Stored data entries

● ● ● ●

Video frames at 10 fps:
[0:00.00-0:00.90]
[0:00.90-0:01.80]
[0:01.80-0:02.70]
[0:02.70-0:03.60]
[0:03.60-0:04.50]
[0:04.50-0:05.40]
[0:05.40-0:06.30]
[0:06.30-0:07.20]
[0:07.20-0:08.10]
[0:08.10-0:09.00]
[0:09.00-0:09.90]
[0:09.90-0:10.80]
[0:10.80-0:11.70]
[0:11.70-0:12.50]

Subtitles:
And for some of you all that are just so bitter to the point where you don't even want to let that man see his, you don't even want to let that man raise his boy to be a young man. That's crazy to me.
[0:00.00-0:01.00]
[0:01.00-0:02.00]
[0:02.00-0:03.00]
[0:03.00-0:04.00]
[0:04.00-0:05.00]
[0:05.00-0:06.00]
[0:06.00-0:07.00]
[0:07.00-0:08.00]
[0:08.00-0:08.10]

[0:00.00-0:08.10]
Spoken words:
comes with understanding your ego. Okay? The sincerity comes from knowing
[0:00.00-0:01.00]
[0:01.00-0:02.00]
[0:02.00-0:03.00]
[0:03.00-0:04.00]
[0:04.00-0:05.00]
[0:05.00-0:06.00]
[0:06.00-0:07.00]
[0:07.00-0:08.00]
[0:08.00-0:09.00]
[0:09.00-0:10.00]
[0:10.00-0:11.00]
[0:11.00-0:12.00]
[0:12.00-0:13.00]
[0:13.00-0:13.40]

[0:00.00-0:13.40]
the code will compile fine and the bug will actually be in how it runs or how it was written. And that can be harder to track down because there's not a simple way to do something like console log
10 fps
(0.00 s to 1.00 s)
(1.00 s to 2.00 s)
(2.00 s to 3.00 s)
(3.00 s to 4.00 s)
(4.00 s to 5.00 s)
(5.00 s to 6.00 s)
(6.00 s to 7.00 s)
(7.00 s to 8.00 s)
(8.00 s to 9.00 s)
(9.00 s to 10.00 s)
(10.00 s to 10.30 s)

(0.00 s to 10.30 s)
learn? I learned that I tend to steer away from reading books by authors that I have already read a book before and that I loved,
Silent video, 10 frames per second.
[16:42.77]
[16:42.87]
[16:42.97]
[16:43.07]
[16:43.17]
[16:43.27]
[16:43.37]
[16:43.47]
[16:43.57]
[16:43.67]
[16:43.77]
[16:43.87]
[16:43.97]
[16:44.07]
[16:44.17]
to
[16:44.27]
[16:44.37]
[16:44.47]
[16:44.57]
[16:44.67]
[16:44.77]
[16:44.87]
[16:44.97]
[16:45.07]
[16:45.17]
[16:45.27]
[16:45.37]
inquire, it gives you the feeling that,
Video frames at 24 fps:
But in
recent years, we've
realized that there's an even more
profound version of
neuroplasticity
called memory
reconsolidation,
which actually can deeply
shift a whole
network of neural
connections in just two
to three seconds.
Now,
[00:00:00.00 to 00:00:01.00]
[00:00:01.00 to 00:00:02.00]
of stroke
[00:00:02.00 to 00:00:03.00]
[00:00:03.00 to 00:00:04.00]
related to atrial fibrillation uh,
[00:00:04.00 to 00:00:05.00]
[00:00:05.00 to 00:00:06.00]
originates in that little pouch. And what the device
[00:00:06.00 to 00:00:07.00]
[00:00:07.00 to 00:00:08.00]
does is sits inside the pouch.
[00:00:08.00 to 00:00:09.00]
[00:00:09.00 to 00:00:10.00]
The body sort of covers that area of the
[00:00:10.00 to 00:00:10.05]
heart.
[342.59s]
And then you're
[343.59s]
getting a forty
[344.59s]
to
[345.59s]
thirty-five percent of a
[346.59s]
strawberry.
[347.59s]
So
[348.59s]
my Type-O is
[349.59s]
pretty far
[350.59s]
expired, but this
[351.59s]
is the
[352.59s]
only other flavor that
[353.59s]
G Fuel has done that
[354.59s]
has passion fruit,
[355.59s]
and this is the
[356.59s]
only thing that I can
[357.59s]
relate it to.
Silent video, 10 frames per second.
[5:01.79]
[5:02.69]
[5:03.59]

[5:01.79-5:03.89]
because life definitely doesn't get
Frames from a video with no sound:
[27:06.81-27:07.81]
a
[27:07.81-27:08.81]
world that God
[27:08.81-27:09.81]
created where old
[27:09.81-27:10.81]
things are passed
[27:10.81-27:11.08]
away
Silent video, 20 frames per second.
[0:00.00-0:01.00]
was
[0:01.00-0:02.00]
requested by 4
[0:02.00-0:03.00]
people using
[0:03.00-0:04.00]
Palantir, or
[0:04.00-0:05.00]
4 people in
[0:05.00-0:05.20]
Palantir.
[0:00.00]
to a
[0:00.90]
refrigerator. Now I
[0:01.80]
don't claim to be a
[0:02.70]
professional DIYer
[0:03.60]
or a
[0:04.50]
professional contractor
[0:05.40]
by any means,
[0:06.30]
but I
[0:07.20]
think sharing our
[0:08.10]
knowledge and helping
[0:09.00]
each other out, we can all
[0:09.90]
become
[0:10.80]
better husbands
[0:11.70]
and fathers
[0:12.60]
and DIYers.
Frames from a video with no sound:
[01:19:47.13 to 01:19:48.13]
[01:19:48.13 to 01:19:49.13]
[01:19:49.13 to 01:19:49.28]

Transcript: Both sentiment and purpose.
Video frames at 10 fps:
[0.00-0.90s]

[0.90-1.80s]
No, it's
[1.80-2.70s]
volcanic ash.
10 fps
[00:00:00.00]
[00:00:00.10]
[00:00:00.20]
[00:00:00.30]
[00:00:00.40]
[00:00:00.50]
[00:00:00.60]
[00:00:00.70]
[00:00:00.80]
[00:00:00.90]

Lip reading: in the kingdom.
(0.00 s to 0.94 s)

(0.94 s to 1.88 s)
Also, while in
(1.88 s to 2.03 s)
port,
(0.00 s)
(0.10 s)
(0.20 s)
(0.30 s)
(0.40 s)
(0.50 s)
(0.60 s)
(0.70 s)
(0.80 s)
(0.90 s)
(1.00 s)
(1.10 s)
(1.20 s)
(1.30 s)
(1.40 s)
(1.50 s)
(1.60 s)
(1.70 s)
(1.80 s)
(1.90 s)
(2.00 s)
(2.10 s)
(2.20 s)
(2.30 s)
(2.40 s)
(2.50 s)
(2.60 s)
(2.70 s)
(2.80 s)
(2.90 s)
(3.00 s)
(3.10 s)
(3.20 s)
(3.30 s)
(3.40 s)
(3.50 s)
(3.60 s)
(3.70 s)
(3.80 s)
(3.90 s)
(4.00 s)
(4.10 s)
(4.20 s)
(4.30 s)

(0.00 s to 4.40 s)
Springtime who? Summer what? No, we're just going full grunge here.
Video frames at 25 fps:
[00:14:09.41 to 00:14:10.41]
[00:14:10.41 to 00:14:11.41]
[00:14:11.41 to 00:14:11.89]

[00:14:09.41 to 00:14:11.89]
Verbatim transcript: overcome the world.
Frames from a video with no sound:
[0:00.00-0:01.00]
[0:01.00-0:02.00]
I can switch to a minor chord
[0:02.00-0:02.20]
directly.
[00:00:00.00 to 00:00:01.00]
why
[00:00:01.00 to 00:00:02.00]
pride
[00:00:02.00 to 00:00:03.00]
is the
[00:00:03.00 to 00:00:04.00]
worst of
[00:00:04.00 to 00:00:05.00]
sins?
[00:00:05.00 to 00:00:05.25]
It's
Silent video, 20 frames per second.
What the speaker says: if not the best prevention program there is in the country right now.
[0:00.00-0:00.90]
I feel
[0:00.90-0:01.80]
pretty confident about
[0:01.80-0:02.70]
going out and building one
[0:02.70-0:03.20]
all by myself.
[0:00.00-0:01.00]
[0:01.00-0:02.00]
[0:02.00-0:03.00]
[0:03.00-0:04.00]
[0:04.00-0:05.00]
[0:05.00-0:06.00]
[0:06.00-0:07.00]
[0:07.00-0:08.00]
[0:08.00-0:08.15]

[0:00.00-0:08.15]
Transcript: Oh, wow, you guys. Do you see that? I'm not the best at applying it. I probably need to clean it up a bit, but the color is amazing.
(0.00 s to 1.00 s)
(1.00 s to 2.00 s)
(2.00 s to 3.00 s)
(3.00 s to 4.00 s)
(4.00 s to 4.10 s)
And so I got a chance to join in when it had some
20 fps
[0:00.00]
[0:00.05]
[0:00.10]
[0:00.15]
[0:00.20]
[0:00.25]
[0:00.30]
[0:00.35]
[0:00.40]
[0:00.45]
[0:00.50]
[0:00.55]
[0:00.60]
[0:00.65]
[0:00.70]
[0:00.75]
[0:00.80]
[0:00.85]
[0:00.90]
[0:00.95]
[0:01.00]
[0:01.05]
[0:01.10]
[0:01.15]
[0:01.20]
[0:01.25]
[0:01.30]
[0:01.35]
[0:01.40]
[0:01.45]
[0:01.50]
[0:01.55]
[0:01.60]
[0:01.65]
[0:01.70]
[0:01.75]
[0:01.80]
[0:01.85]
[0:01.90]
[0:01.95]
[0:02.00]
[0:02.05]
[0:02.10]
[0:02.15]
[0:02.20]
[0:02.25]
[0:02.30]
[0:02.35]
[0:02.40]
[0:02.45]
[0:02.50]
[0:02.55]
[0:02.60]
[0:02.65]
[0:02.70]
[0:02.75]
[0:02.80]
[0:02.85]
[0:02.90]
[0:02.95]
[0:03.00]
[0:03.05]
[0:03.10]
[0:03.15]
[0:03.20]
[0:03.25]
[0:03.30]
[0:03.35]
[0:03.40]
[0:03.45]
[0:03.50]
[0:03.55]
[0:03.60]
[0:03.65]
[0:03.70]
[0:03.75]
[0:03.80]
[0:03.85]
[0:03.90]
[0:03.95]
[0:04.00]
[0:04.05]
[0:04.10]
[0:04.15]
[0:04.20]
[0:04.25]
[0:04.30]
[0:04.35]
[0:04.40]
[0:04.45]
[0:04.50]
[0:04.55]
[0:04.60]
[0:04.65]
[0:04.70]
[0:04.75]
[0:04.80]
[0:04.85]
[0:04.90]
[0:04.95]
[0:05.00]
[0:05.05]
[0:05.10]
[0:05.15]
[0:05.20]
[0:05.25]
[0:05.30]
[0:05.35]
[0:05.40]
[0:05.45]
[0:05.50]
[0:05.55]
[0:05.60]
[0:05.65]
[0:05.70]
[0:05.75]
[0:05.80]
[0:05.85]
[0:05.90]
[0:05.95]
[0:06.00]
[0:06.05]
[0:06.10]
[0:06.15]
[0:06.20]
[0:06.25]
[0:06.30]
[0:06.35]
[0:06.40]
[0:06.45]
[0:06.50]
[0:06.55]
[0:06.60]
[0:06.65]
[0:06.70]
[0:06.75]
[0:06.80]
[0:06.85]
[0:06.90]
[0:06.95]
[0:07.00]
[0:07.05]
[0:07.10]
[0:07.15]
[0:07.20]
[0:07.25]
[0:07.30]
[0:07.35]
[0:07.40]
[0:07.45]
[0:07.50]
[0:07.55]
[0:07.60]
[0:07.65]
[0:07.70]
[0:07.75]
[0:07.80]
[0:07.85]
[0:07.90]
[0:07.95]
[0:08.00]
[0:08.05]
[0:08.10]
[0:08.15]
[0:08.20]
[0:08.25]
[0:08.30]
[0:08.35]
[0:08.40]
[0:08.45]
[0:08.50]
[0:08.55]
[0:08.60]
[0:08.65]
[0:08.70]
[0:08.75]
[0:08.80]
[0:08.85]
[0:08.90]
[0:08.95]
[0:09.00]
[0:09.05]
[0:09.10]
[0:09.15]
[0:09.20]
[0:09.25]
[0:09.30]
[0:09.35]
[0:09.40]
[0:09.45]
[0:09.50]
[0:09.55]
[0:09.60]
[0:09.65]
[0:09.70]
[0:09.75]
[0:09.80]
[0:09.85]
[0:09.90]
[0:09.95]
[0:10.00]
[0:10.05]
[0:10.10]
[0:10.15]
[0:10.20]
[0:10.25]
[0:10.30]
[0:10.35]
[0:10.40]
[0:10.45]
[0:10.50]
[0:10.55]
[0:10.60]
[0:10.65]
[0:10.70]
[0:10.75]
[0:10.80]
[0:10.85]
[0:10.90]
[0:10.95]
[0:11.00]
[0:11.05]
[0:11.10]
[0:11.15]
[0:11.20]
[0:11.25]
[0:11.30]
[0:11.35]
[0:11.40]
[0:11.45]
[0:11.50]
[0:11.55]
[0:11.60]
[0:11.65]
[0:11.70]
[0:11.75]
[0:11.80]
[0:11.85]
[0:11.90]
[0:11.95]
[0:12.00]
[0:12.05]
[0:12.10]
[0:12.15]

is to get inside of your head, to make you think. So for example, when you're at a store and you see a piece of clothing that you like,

● ● ● ●

Your goal
Lines from the top of the data above through the line containing "[0:11.70-0:12.50]" must be repeated exactly. All other lines stay out.

Output below
Video frames at 10 fps:
[0:00.00-0:00.90]
[0:00.90-0:01.80]
[0:01.80-0:02.70]
[0:02.70-0:03.60]
[0:03.60-0:04.50]
[0:04.50-0:05.40]
[0:05.40-0:06.30]
[0:06.30-0:07.20]
[0:07.20-0:08.10]
[0:08.10-0:09.00]
[0:09.00-0:09.90]
[0:09.90-0:10.80]
[0:10.80-0:11.70]
[0:11.70-0:12.50]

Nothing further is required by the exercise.